We've already covered some of the Smartglass integration in Microsoft's Ryse, but producer Justin Robey was on hand to discuss how Smartglass can display where your friends are in each of their games and can help you prep multiplayer sessions without having to load the game first. So if you're playing Ryse, you can invite a bunch of your friends to a Dead Rising match, and will be notified in Ryse when all players are ready.
Nick Burton, lead of new technology at Rare, introduced the topic of Kinect, and how the fidelity had not been "quite there" in the previous generation. It could track about 20 points on the body. The Xbox One is about 10x the resolution of the current version and can read the folds in your face and discriminate among your fingers even at 3 meters. Hand positions can now be read for better fidelity in bowling and rock climbing games. The team have even created a target shooting game that uses your hand and eye positions in place of an actual light gun.
As amazing as that is, Nick had even more surprises.

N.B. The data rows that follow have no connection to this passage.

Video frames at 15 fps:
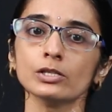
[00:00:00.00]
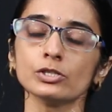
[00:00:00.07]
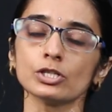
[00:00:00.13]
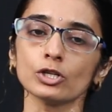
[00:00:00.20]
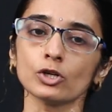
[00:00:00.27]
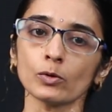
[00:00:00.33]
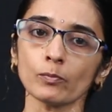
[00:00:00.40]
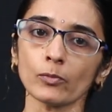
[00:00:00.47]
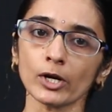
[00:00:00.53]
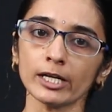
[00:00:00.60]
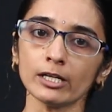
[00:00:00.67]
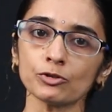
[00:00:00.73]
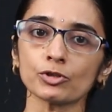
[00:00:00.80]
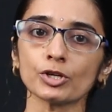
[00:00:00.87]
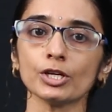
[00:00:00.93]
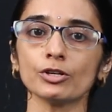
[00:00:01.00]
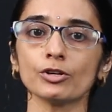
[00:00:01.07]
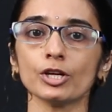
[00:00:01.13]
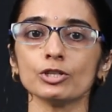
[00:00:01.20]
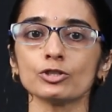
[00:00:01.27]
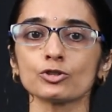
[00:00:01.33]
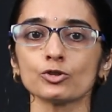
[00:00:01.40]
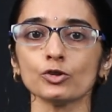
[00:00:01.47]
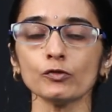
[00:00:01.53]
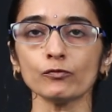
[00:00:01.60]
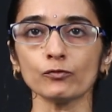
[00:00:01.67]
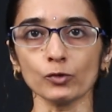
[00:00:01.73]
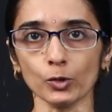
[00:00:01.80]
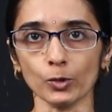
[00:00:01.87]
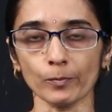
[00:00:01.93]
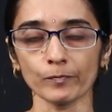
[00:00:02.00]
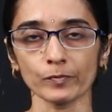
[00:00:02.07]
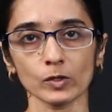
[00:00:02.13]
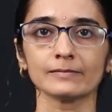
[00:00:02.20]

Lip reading: 0.3 raised to 4.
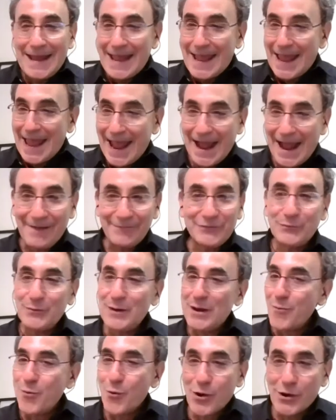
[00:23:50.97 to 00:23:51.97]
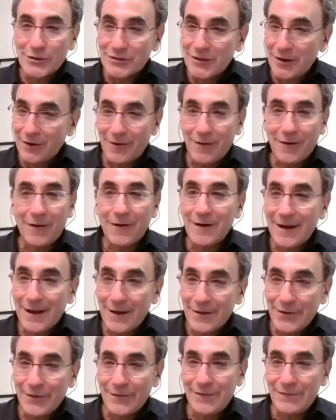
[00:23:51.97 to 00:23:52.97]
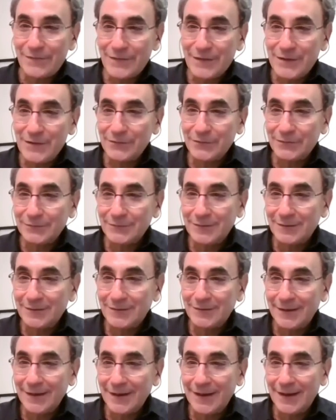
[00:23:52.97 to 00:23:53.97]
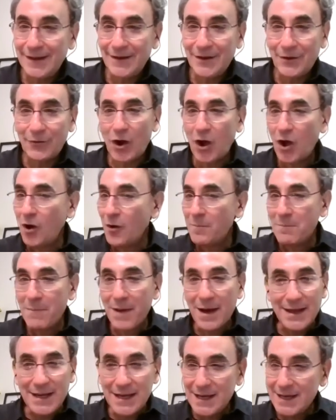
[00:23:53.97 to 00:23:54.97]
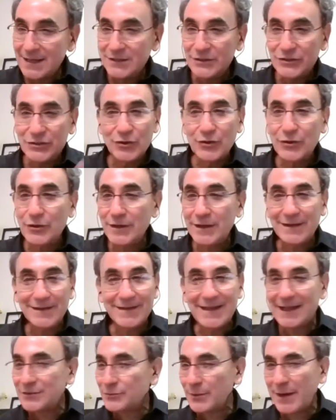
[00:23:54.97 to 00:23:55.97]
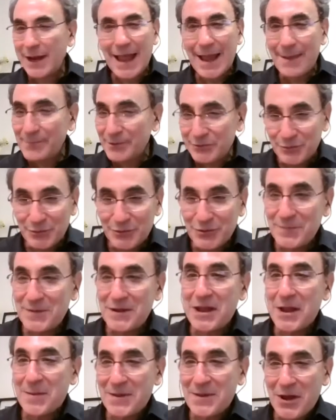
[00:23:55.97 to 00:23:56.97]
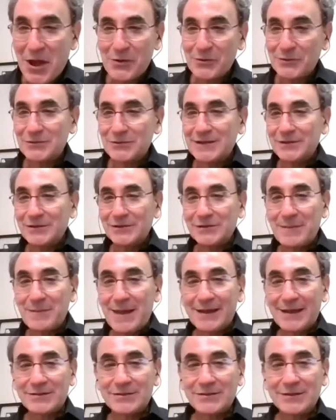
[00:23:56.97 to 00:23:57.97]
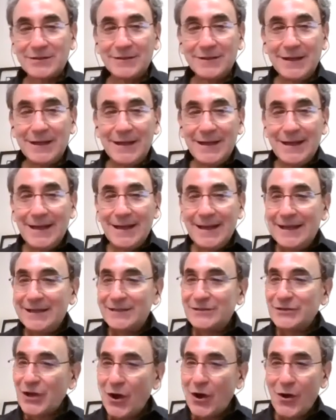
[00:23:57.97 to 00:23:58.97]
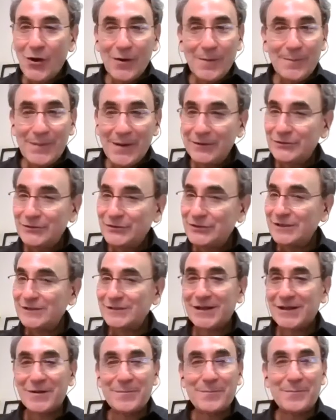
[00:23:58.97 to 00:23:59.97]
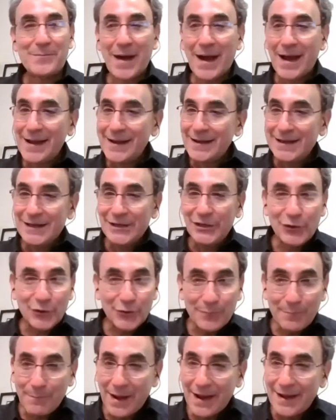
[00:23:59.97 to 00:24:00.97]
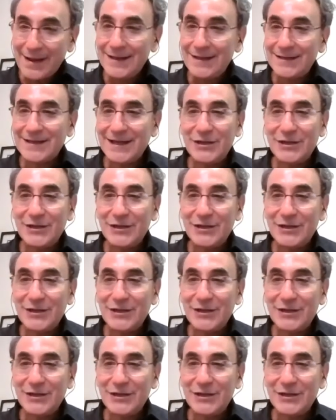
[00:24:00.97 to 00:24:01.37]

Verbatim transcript: after we worked our heart out on the field, and are all muddy and dirty, and that's what happens when you become an auto sales master. It's all about just combining your might and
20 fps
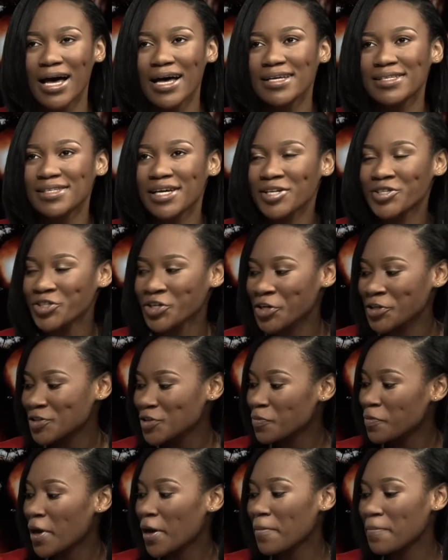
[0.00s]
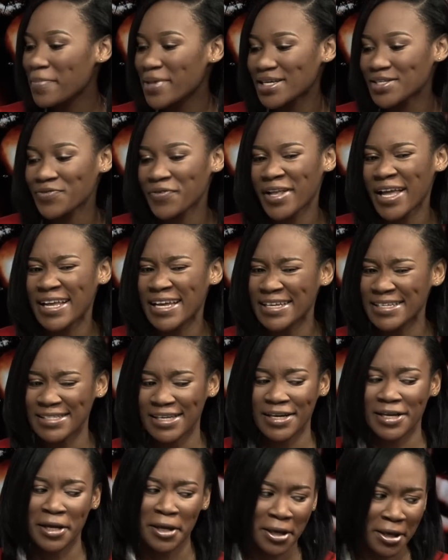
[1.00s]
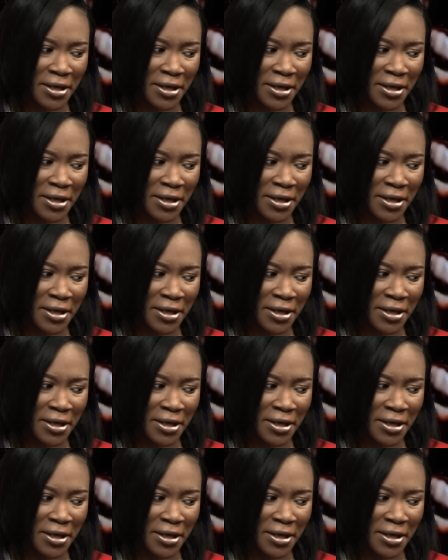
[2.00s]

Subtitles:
So I turned to my best friend and I said,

He showed a Kinectic produced mask of his own face that can the be mapped to in-game models. Rather than the gamer pic versions of yourself in games like Rainbow Six, you can now import your own face geometry and even your BMI onto character models in the games. The whole game also tracks your face during gameplay and will reproduce your real life facial expressions on the in game models.
All these features are so-called system level features and will be available to any game that chooses to use them.
The first question from the crowd was, not surprisingly, about the release date. The team promised more details on that this summer.